What to do:
Make an exact transcription of the data below.

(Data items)
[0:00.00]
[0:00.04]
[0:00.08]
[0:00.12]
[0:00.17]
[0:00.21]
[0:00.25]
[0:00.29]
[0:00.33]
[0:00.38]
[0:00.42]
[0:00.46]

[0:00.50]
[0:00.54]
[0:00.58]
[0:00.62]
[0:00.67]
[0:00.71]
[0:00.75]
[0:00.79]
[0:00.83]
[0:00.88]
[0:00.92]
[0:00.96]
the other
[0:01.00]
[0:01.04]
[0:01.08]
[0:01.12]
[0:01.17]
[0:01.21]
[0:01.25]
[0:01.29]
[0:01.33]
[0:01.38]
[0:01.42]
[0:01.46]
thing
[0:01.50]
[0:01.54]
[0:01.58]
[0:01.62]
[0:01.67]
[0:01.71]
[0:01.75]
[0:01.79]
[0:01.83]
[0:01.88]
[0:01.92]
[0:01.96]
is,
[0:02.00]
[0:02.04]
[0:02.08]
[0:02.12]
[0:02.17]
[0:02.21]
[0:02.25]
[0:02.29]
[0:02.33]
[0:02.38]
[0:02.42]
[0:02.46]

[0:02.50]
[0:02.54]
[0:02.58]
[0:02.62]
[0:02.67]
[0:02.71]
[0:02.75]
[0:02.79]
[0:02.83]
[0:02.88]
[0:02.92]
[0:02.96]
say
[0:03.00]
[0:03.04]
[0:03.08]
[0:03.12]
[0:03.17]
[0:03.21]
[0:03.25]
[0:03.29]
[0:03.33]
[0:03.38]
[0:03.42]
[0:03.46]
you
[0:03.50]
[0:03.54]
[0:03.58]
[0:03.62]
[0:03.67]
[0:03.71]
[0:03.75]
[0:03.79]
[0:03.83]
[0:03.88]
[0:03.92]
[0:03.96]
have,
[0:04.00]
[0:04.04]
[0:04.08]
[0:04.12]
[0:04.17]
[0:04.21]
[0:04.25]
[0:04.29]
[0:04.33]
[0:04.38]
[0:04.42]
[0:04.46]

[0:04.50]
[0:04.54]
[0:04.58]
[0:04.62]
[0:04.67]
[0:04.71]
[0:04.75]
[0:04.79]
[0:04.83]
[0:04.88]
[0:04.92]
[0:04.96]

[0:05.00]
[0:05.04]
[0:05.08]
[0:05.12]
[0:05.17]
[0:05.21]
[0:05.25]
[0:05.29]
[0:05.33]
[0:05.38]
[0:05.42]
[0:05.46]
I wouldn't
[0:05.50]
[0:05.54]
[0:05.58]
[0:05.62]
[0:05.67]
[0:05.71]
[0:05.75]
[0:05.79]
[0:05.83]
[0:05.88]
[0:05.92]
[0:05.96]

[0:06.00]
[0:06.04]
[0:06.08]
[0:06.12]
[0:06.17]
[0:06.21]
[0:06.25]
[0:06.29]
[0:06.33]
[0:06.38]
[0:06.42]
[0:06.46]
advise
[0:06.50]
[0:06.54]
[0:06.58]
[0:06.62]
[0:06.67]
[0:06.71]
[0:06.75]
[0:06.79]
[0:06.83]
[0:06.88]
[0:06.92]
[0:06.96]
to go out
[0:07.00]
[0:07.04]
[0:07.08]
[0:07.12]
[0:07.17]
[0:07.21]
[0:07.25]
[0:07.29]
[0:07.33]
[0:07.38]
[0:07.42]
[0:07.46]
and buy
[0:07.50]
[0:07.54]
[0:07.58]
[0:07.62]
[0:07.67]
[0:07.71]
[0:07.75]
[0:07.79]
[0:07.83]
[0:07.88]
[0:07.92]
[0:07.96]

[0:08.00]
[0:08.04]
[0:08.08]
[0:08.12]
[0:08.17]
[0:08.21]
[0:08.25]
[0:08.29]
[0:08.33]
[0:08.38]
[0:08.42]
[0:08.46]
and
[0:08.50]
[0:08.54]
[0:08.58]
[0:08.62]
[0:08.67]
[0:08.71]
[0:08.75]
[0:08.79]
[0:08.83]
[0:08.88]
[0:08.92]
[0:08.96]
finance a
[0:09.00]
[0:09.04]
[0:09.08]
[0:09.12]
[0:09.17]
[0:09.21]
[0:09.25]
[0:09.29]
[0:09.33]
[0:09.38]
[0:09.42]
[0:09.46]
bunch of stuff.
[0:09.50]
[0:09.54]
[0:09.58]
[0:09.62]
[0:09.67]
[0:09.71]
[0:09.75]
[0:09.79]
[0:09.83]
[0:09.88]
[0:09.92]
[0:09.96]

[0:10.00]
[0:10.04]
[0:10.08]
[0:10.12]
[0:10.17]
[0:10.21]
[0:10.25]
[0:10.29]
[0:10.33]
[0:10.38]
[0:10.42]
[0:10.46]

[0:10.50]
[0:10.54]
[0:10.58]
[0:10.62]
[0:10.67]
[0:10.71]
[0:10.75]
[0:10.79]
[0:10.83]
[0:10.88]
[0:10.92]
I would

Output of the task:
[0:00.00]
[0:00.04]
[0:00.08]
[0:00.12]
[0:00.17]
[0:00.21]
[0:00.25]
[0:00.29]
[0:00.33]
[0:00.38]
[0:00.42]
[0:00.46]

[0:00.50]
[0:00.54]
[0:00.58]
[0:00.62]
[0:00.67]
[0:00.71]
[0:00.75]
[0:00.79]
[0:00.83]
[0:00.88]
[0:00.92]
[0:00.96]
the other
[0:01.00]
[0:01.04]
[0:01.08]
[0:01.12]
[0:01.17]
[0:01.21]
[0:01.25]
[0:01.29]
[0:01.33]
[0:01.38]
[0:01.42]
[0:01.46]
thing
[0:01.50]
[0:01.54]
[0:01.58]
[0:01.62]
[0:01.67]
[0:01.71]
[0:01.75]
[0:01.79]
[0:01.83]
[0:01.88]
[0:01.92]
[0:01.96]
is,
[0:02.00]
[0:02.04]
[0:02.08]
[0:02.12]
[0:02.17]
[0:02.21]
[0:02.25]
[0:02.29]
[0:02.33]
[0:02.38]
[0:02.42]
[0:02.46]

[0:02.50]
[0:02.54]
[0:02.58]
[0:02.62]
[0:02.67]
[0:02.71]
[0:02.75]
[0:02.79]
[0:02.83]
[0:02.88]
[0:02.92]
[0:02.96]
say
[0:03.00]
[0:03.04]
[0:03.08]
[0:03.12]
[0:03.17]
[0:03.21]
[0:03.25]
[0:03.29]
[0:03.33]
[0:03.38]
[0:03.42]
[0:03.46]
you
[0:03.50]
[0:03.54]
[0:03.58]
[0:03.62]
[0:03.67]
[0:03.71]
[0:03.75]
[0:03.79]
[0:03.83]
[0:03.88]
[0:03.92]
[0:03.96]
have,
[0:04.00]
[0:04.04]
[0:04.08]
[0:04.12]
[0:04.17]
[0:04.21]
[0:04.25]
[0:04.29]
[0:04.33]
[0:04.38]
[0:04.42]
[0:04.46]

[0:04.50]
[0:04.54]
[0:04.58]
[0:04.62]
[0:04.67]
[0:04.71]
[0:04.75]
[0:04.79]
[0:04.83]
[0:04.88]
[0:04.92]
[0:04.96]

[0:05.00]
[0:05.04]
[0:05.08]
[0:05.12]
[0:05.17]
[0:05.21]
[0:05.25]
[0:05.29]
[0:05.33]
[0:05.38]
[0:05.42]
[0:05.46]
I wouldn't
[0:05.50]
[0:05.54]
[0:05.58]
[0:05.62]
[0:05.67]
[0:05.71]
[0:05.75]
[0:05.79]
[0:05.83]
[0:05.88]
[0:05.92]
[0:05.96]

[0:06.00]
[0:06.04]
[0:06.08]
[0:06.12]
[0:06.17]
[0:06.21]
[0:06.25]
[0:06.29]
[0:06.33]
[0:06.38]
[0:06.42]
[0:06.46]
advise
[0:06.50]
[0:06.54]
[0:06.58]
[0:06.62]
[0:06.67]
[0:06.71]
[0:06.75]
[0:06.79]
[0:06.83]
[0:06.88]
[0:06.92]
[0:06.96]
to go out
[0:07.00]
[0:07.04]
[0:07.08]
[0:07.12]
[0:07.17]
[0:07.21]
[0:07.25]
[0:07.29]
[0:07.33]
[0:07.38]
[0:07.42]
[0:07.46]
and buy
[0:07.50]
[0:07.54]
[0:07.58]
[0:07.62]
[0:07.67]
[0:07.71]
[0:07.75]
[0:07.79]
[0:07.83]
[0:07.88]
[0:07.92]
[0:07.96]

[0:08.00]
[0:08.04]
[0:08.08]
[0:08.12]
[0:08.17]
[0:08.21]
[0:08.25]
[0:08.29]
[0:08.33]
[0:08.38]
[0:08.42]
[0:08.46]
and
[0:08.50]
[0:08.54]
[0:08.58]
[0:08.62]
[0:08.67]
[0:08.71]
[0:08.75]
[0:08.79]
[0:08.83]
[0:08.88]
[0:08.92]
[0:08.96]
finance a
[0:09.00]
[0:09.04]
[0:09.08]
[0:09.12]
[0:09.17]
[0:09.21]
[0:09.25]
[0:09.29]
[0:09.33]
[0:09.38]
[0:09.42]
[0:09.46]
bunch of stuff.
[0:09.50]
[0:09.54]
[0:09.58]
[0:09.62]
[0:09.67]
[0:09.71]
[0:09.75]
[0:09.79]
[0:09.83]
[0:09.88]
[0:09.92]
[0:09.96]

[0:10.00]
[0:10.04]
[0:10.08]
[0:10.12]
[0:10.17]
[0:10.21]
[0:10.25]
[0:10.29]
[0:10.33]
[0:10.38]
[0:10.42]
[0:10.46]

[0:10.50]
[0:10.54]
[0:10.58]
[0:10.62]
[0:10.67]
[0:10.71]
[0:10.75]
[0:10.79]
[0:10.83]
[0:10.88]
[0:10.92]
I would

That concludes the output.